Creatively, the challenge to California country came not from Nashville, but from Hank Williams, whose songs of loss, emotional desolation and displacement were resonating with much of America, but not necessarily with California strongholds that were enjoying postwar boom times. Still, albeit centered on Southern California and Bakersfield in particular, the music persisted. "The best shit in the world came out of California," Dilks enthuses. "Spade Cooley, Tex Williams, Smokey Rogers, Speedy West, Jimmy Bryant -- that's a pretty big list."
In the midst of his obsession with California country music, Dilks was surprised to find that he was getting attention from, of all places, Nashville. In 1997, Dilks received a call at work -- in one of those perfect ironies, Dilks' day job is antiques restoration -- from Michael James, president of American Legends, which handles booking and management for Americana musicians. James had only heard about Dilks secondhand, from a friend, and began quizzing Dilks: Do you do harmony singing? Who are your favorite harmony singers? Dilks name-checked the Stanley Brothers and the Louvin Brothers. That was the right answer: Charlie Louvin was looking for a harmony singer for an upcoming touring stint in the Bay Area.

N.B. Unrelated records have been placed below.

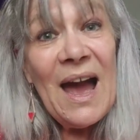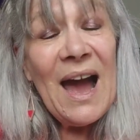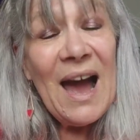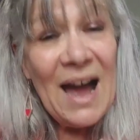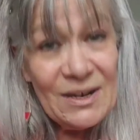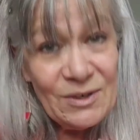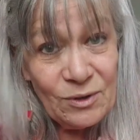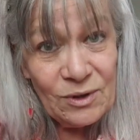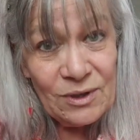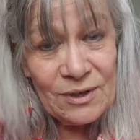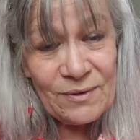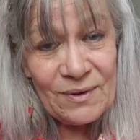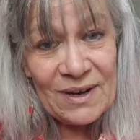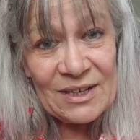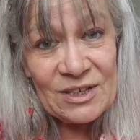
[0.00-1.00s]
had all the
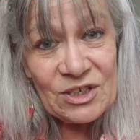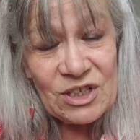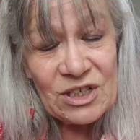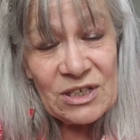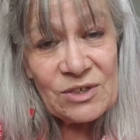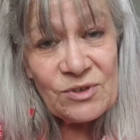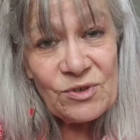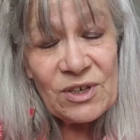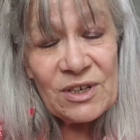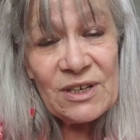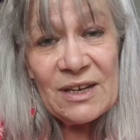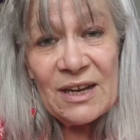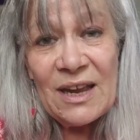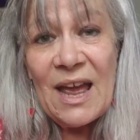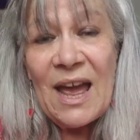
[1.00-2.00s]

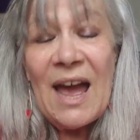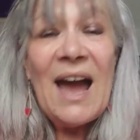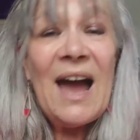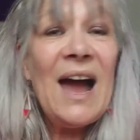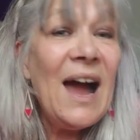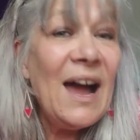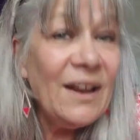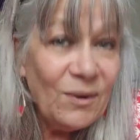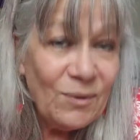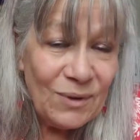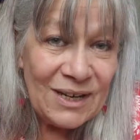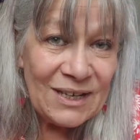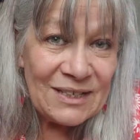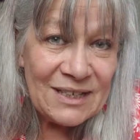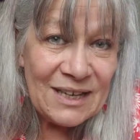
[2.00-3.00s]
grandchildren, had a
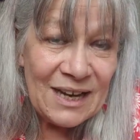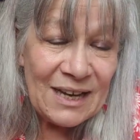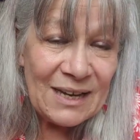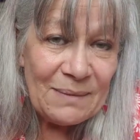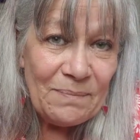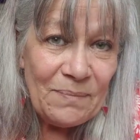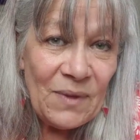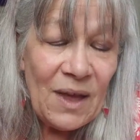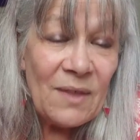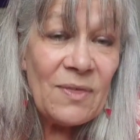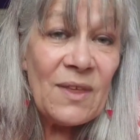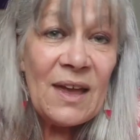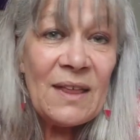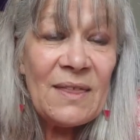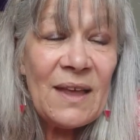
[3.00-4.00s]
great time, and
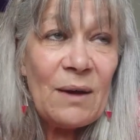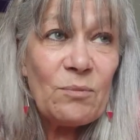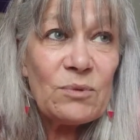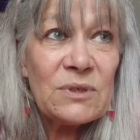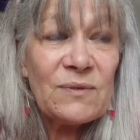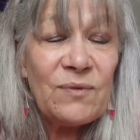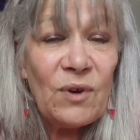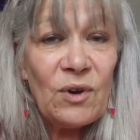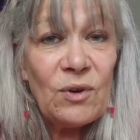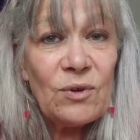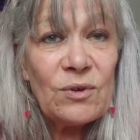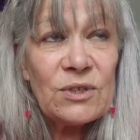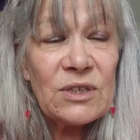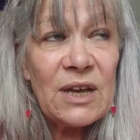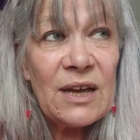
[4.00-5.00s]
then that was
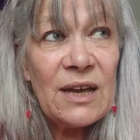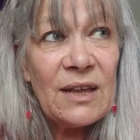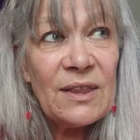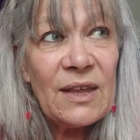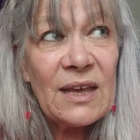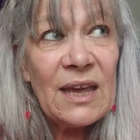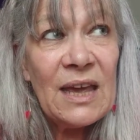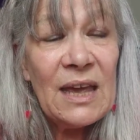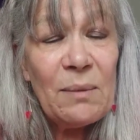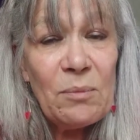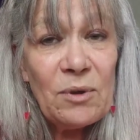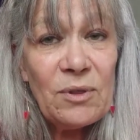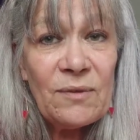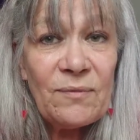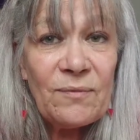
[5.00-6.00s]
followed. They came
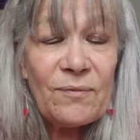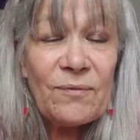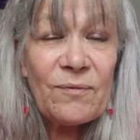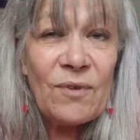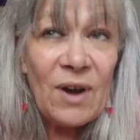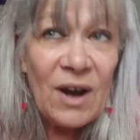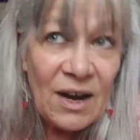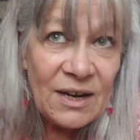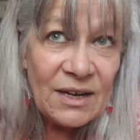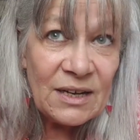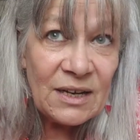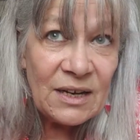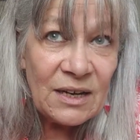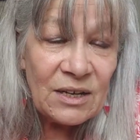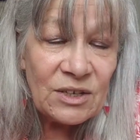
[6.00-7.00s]
on the
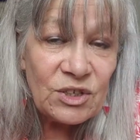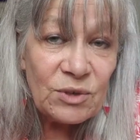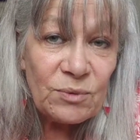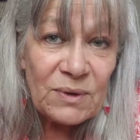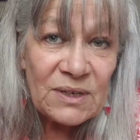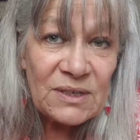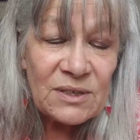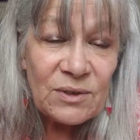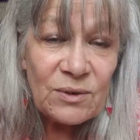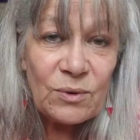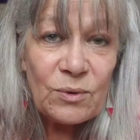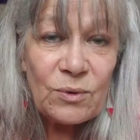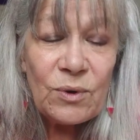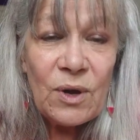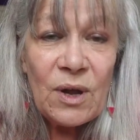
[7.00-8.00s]
Friday 2 weeks
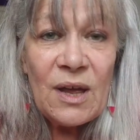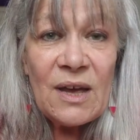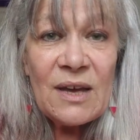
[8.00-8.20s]
ago,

Dilks and Godchaux flew out to Nashville to meet with Louvin, watched him play at the Grand Ole Opry, and ran into idols Dilks knew only on record. "Meeting Ray Price and Jim Dickens and all my heroes -- it was like a bad dream," he says. "They were all walking around there, all old and stuff. It was pretty bizarre."

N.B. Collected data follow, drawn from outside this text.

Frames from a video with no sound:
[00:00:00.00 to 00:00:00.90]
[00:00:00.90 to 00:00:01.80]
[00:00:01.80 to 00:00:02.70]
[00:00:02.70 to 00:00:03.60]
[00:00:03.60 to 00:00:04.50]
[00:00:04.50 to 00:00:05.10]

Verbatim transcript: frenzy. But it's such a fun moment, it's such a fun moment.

Louvin, speaking from his home just outside Nashville, is now in his 70s and still comes across as the humble, God-fearing man who sang close-harmony cautionary tales like "The Christian Life" and "Are You Afraid to Die" with his late brother Ira in the '50s and '60s. "There's still a lot of people that can do country music," he says. "But the biggies, they'll do anything for money. It sometimes bothers me that a man would prostitute his own beliefs to make money." Dilks, however, "impressed me to the point that he really cared about what he was going to sound like."

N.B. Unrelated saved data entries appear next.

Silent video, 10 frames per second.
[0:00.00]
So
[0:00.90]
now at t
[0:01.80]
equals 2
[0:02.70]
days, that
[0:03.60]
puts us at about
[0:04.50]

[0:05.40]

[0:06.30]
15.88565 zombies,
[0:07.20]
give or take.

Dilks is a bit more direct about his experience with Louvin. "Louvin, man, he busted my balls to no end -- he busted everybody's balls. We played five nights, and I think every night he busted somebody else's balls, but it was great. You can't argue with a guy like Charlie Louvin." The two plan to team up again in the future.
By Dilks' reckoning, he's written about 120 songs, and while Louvin notes that "there's nothing like having an artist who can write and sing his own songs," Dilks has little interest in selling himself as a songwriter-for-hire. "I've got a book -- actually, I've got a couple of books -- of all the songs I've written. . . . I'll go back and read them, and they're about little segments of my life." "The Check's in the Mail," for example, is about his personal hatred of the IRS ("Bunch of cocksuckers," he says), and "California," which jokingly presents the state as a land full of flying fish and barely dressed women, is his response to stereotypes he got tired of hearing. "Songwriting, to me, is a real personal thing. If I was going to try to write a song and sell it to somebody, I'd feel like I was selling part of my soul."
Dilks pulls his pickup into DeMarco's parking lot and goes to get dressed; meanwhile, Leonard Iniguez leads the heretofore patient Hobby up the steps into the club and stops him in the middle of the dance floor. They've laid carpet samples on the floor to prevent any, er, accidents, but after a few minutes of posing for pictures, Hobby's getting anxious and winds up relieving himself on the spot. Iniguez goes to get a broom. "Thanks, Johnny," calls out a bartender.
Johnny Dilks is scheduled to perform on Tuesday, January 25, at the Rhythm Room. Showtime is 9 p.m.